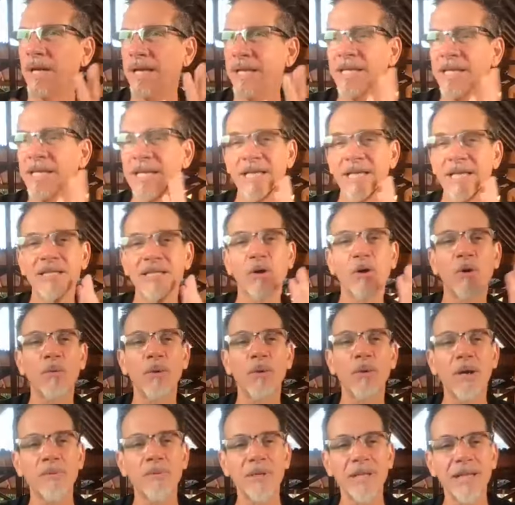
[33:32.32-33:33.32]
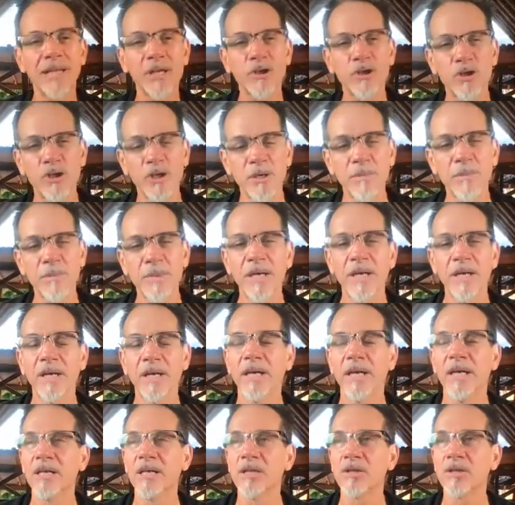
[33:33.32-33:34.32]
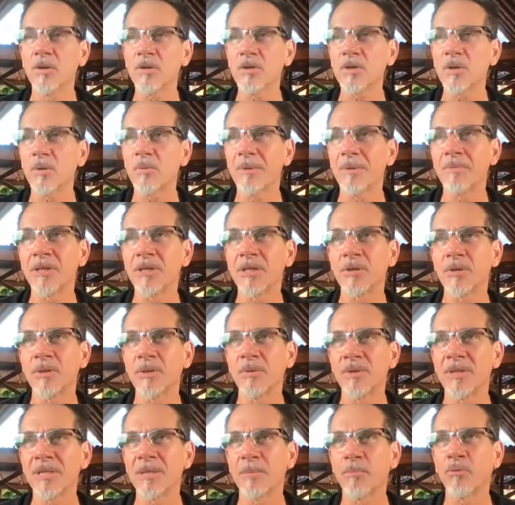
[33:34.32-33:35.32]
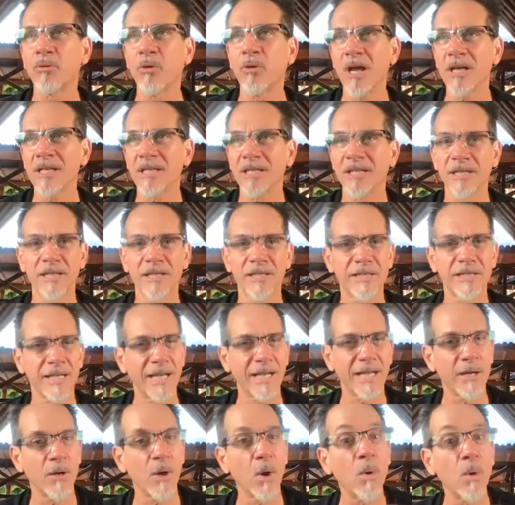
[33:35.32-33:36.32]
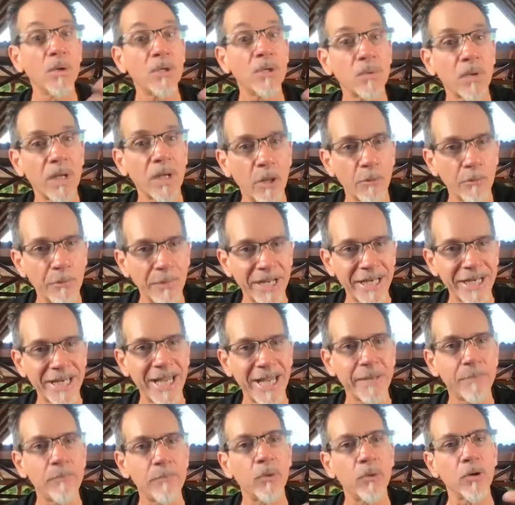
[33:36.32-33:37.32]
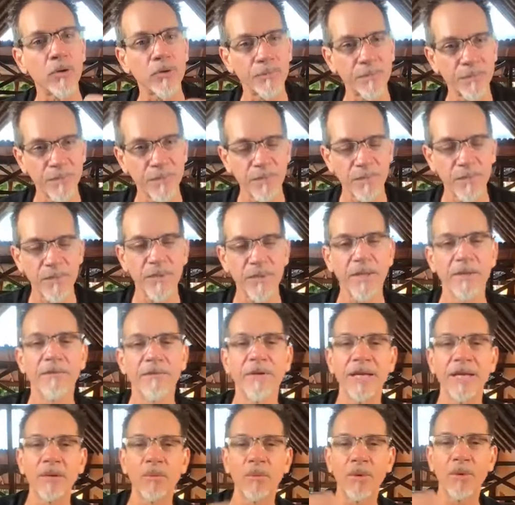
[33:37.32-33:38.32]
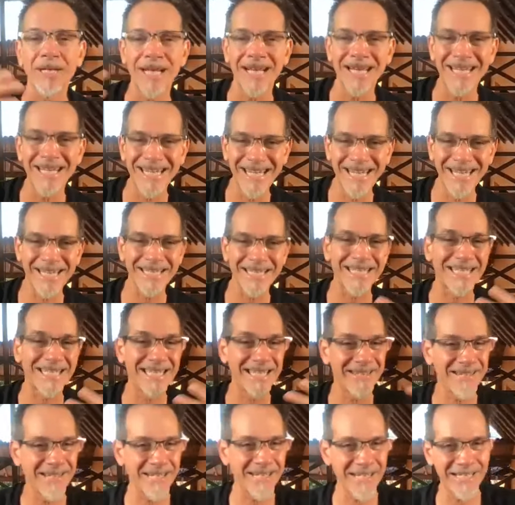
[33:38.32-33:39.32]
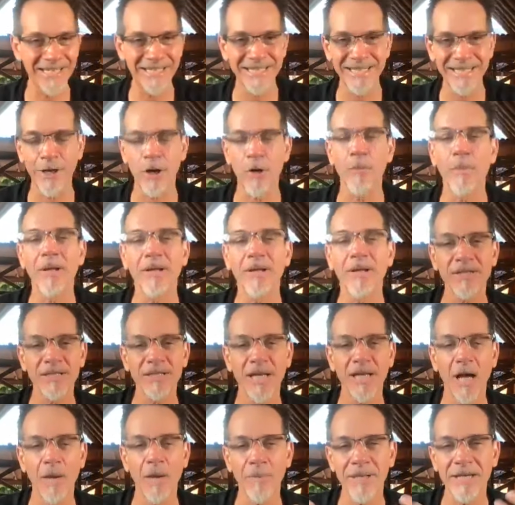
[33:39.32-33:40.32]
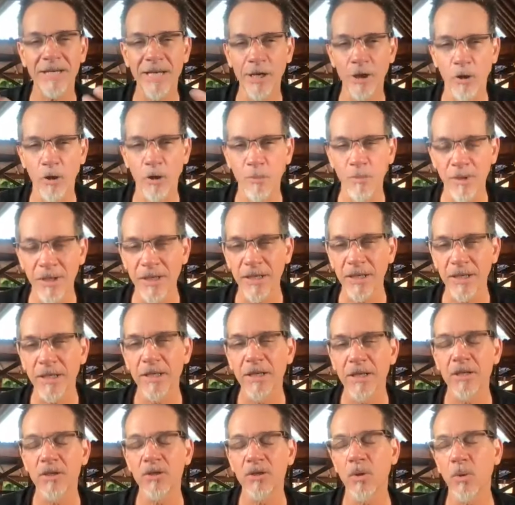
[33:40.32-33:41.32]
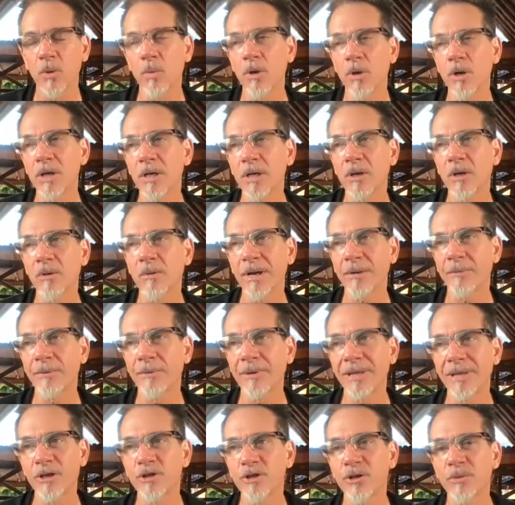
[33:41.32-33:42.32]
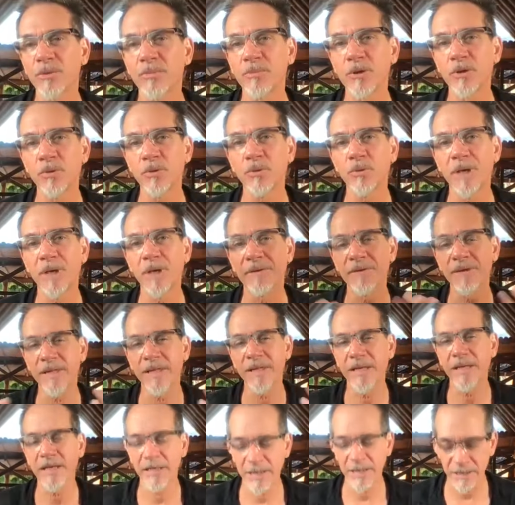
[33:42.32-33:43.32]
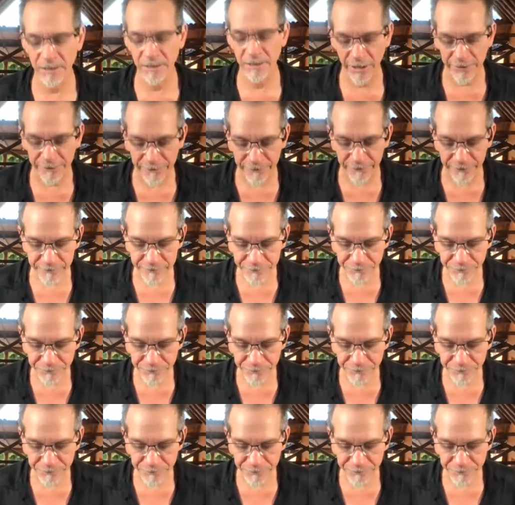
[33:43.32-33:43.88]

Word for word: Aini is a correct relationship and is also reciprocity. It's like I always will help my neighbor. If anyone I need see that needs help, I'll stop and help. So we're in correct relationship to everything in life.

■ ■ ■

- PROBLEM STATEMENT -
Write out exactly the lines beginning with the line that holds "[33:38.32-33:39.32]" and ending with the final line of the data, both ends included, without the pictures.

- OUTPUT -
[33:38.32-33:39.32]
[33:39.32-33:40.32]
[33:40.32-33:41.32]
[33:41.32-33:42.32]
[33:42.32-33:43.32]
[33:43.32-33:43.88]

Word for word: Aini is a correct relationship and is also reciprocity. It's like I always will help my neighbor. If anyone I need see that needs help, I'll stop and help. So we're in correct relationship to everything in life.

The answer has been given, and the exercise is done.